ShaunM said:
Thanks. To my (admittedly untrained) eye that's hard to understand.
He's generating each line by copying the line above but with the last term replaced by two halves of it. The sum is one, and it never stops being one no matter how many times you split the last term.
Think of actually doing it - start with a 1m ruler and cut it in half. The total length is still 1m. Cut one half in half (two quarter-meters). The total length is still 1m. Cut one of the quarter meters into two eighth meters. The total length is still 1m. That's all
@A.T. is doing, just stated algebraically. The point is that no step in this process ever changes the length of the ruler - the total length is always 1m. That's a (rather boring) pattern that won't change no matter how many times you keep subdividing the last piece.
In practice, with a real ruler, it will of course end when you get to the atomic scale. But you only know this because we've done experiments and we know that matter is made of atoms - extra knowledge you bring to the problem. If you don't know about atoms, you can propose just keeping dividing the ruler into smaller and smaller segments forever, and the total length stays 1m.
So the only problem with dividing a ruler into infinitely many pieces is that we know a ruler is actually made of a finite number of pieces. We
don't know that about space itself, though, so there might be absolutely no problem about thinking about subdividing it infinitely many times.

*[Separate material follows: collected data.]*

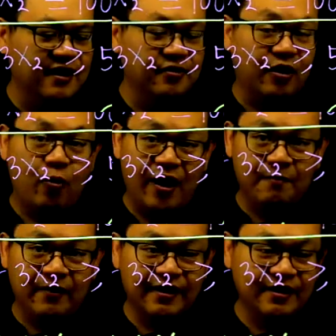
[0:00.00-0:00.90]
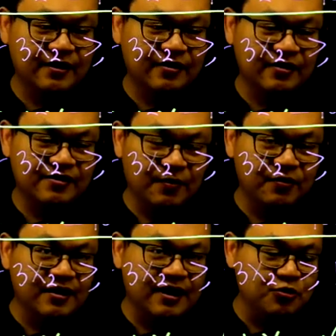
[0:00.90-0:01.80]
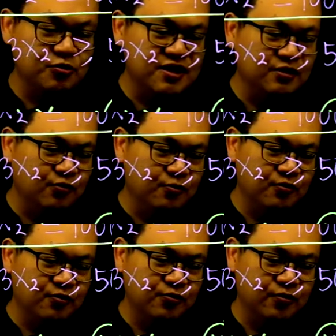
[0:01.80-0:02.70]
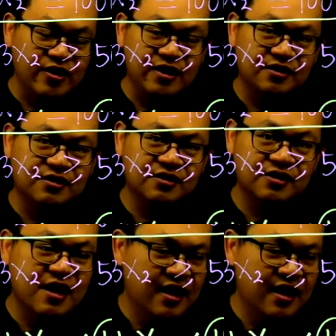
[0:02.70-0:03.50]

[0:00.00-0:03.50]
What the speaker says: requirement, something that you need to reach,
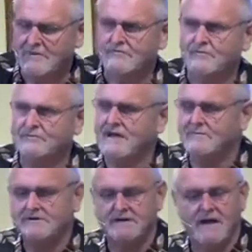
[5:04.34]
from time
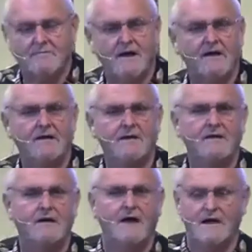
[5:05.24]
to time,
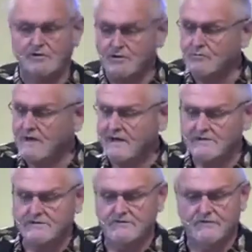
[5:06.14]
I do manage
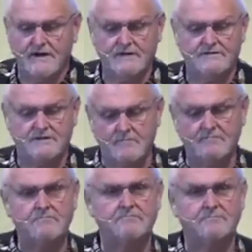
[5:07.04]
to find some
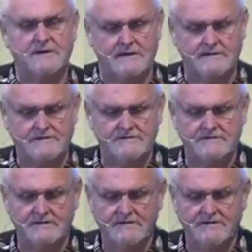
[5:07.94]
peace,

The other problem you have, I think, is that you are thinking that you have divided the task of moving from A to B into infinitely many subtasks, so it can't be completed. But you've forgotten to think about how much time each subtask takes. Assuming that the object is moving at constant speed (which is why I asked a couple of pages ago), the amount of time each step takes is half the previous one. Just like with the ruler, simply dividing the amount of time up infinitely many times isn't a problem in principle. It may turn out to be one in practice, but we have no evidence of that, and your argument doesn't provide one.

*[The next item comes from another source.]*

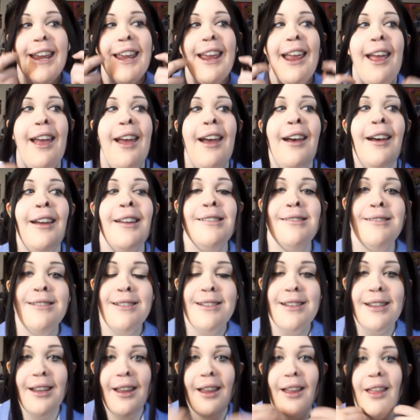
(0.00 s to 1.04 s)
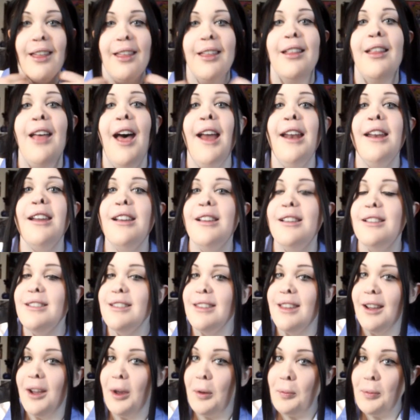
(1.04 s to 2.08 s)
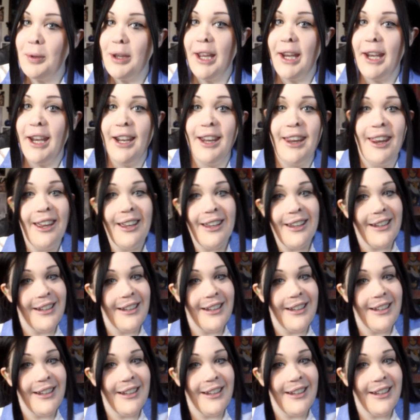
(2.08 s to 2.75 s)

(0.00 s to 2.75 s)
and that is the completed look.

The fundamental problem is that you are trying to impose discrete thinking onto an example that can be well explained by continuous variables. If time and space are continuous (which is a reasonable assumption as far as we are aware) then you can continue subdividing them infinitely, and the total distance and time remain unchanged. If your objection to that is "there must be a first step in moving" then the only answer we can give you is "sorry, you're wrong" and ask you exactly when you think the "keep on subdividing" will suddenly stop adding to one, or when a further subdivision is impossible - and you cannot answer that. It feels strange, I agree, but it's perfectly self-consistent.